Saved data entries:
__________
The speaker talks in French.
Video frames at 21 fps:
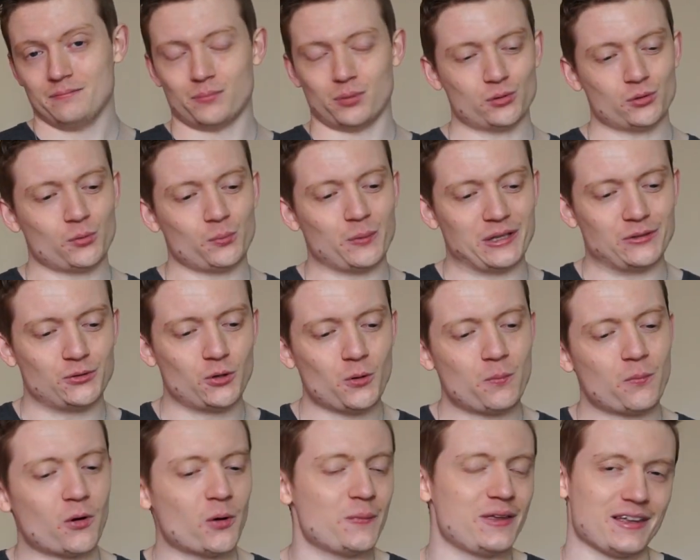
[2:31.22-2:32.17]
pendant mes
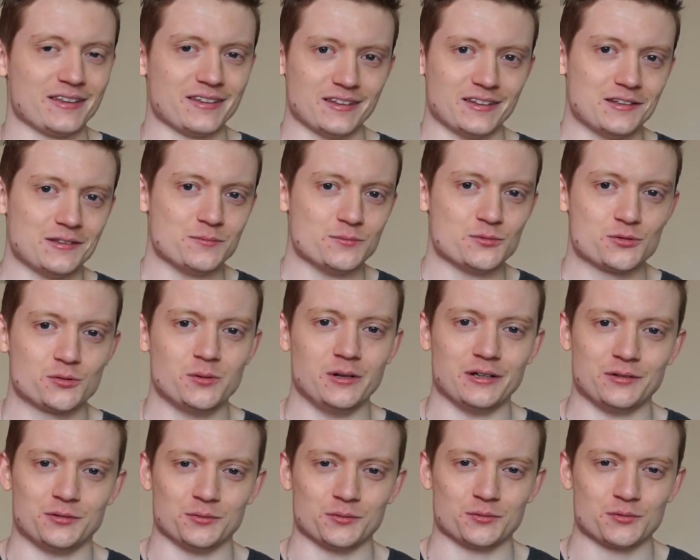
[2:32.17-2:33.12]
deux premières années de
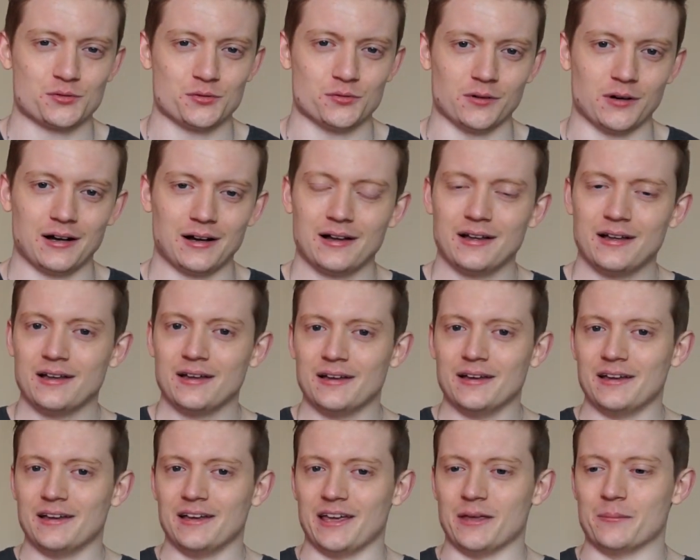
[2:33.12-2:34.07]
musculation, tu vois,
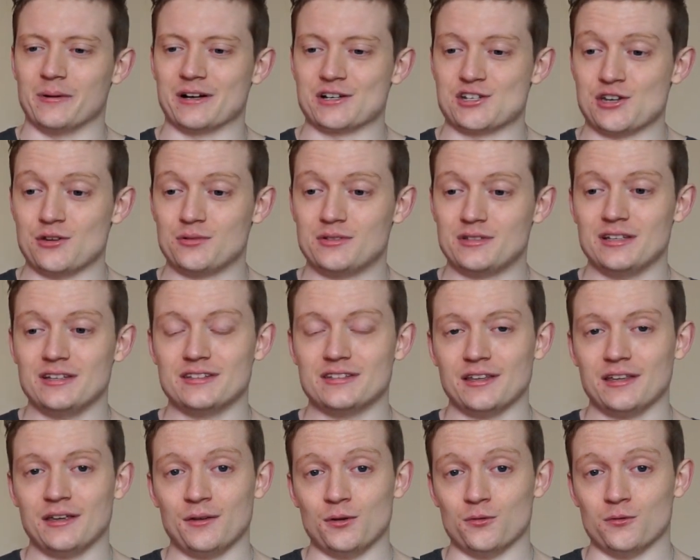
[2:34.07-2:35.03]
et eh ben j'ai
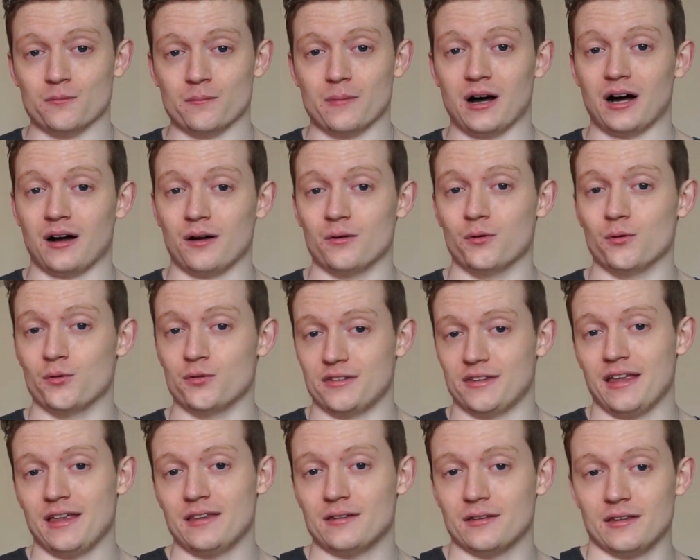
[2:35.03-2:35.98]
utilisé une barre
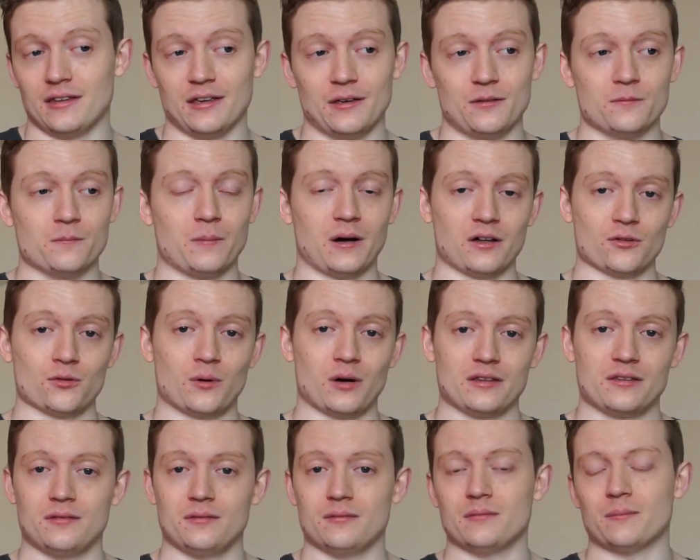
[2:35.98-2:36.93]
EZ et une barre
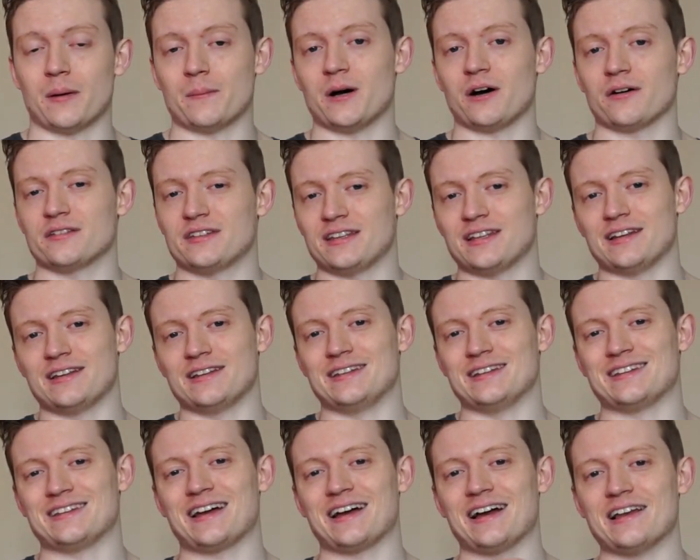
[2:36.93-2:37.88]
droite. Ma barre EZ elle
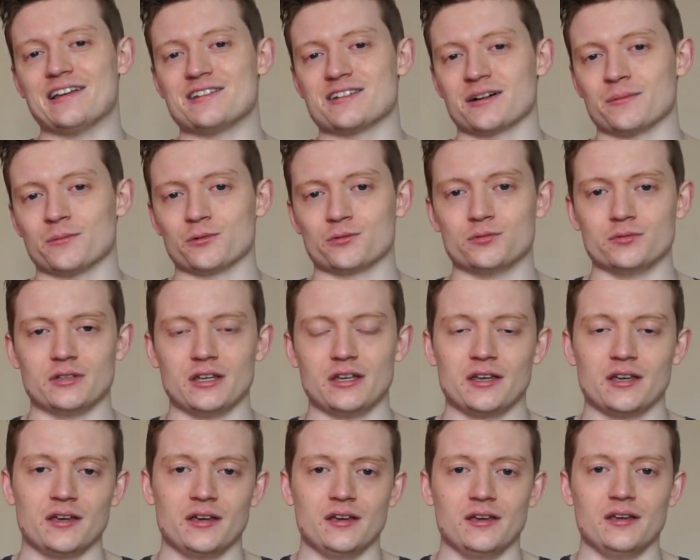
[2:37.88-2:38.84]
était très légèrement
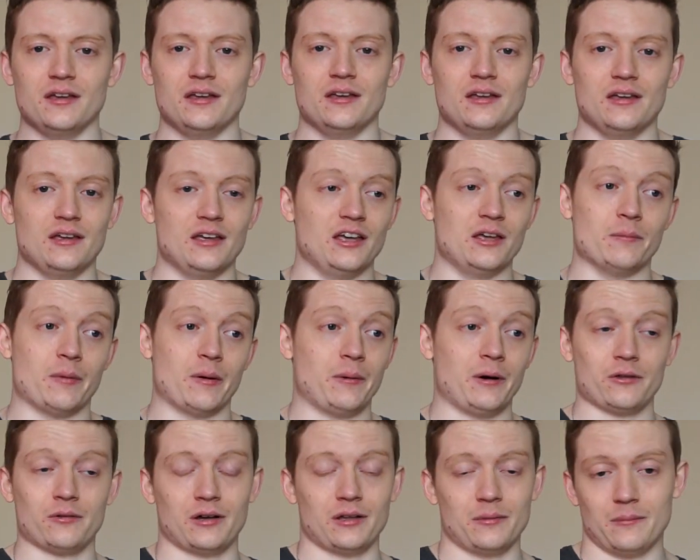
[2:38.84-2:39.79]
coudée et ma
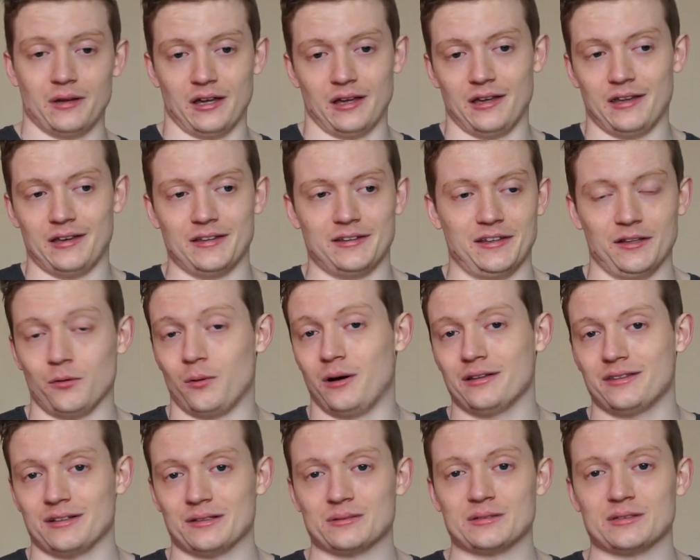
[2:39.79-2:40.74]
barre droite bah, elle était
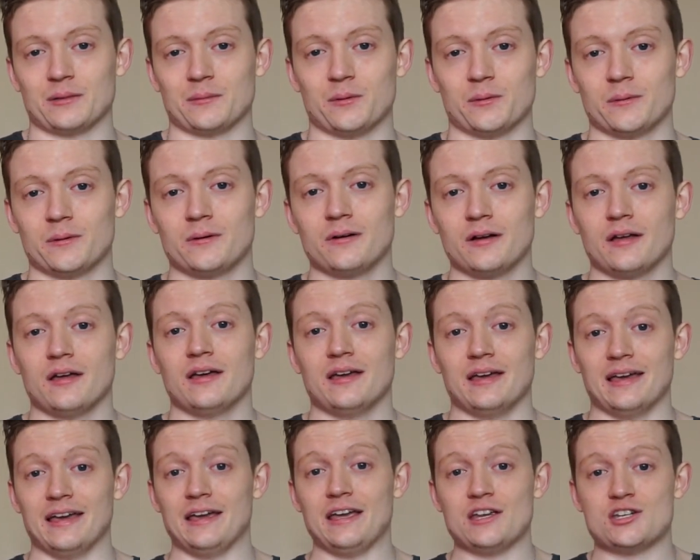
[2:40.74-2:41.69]
droite hein, tout simplement.
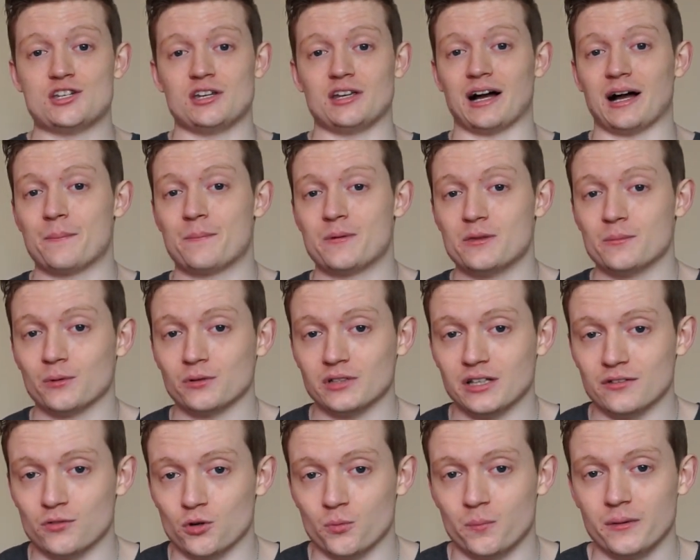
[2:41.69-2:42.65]
Et j'ai rapidement
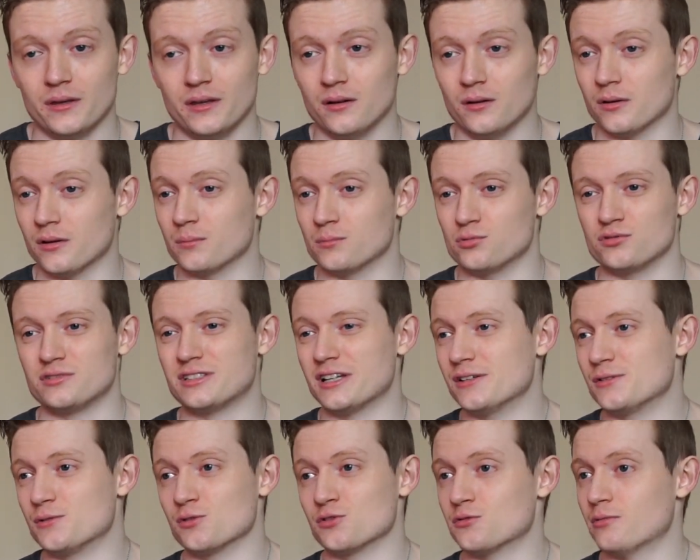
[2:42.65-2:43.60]
développé euh, au bout de
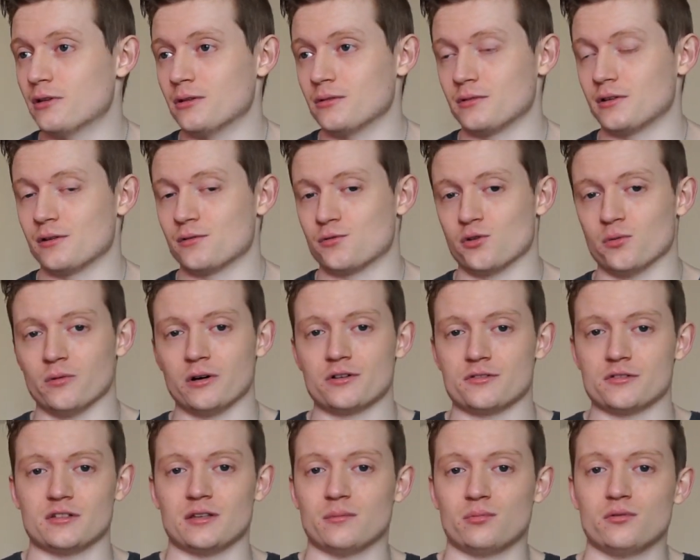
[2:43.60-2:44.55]
quelques semaines ou quelques mois,
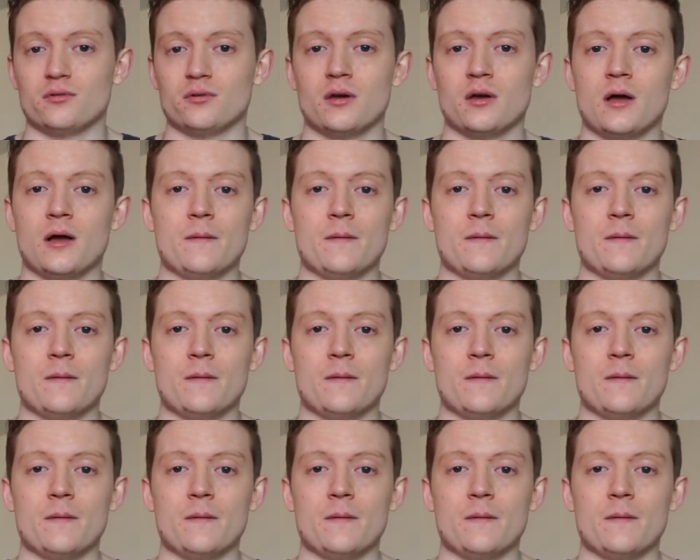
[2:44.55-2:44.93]
je sais plus,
__________
Once the line holding "[2:35.03-2:35.98]" is found, set down that line and every line after it, exactly, through the last line of the records above, omitting pictures.

[2:35.03-2:35.98]
utilisé une barre
[2:35.98-2:36.93]
EZ et une barre
[2:36.93-2:37.88]
droite. Ma barre EZ elle
[2:37.88-2:38.84]
était très légèrement
[2:38.84-2:39.79]
coudée et ma
[2:39.79-2:40.74]
barre droite bah, elle était
[2:40.74-2:41.69]
droite hein, tout simplement.
[2:41.69-2:42.65]
Et j'ai rapidement
[2:42.65-2:43.60]
développé euh, au bout de
[2:43.60-2:44.55]
quelques semaines ou quelques mois,
[2:44.55-2:44.93]
je sais plus,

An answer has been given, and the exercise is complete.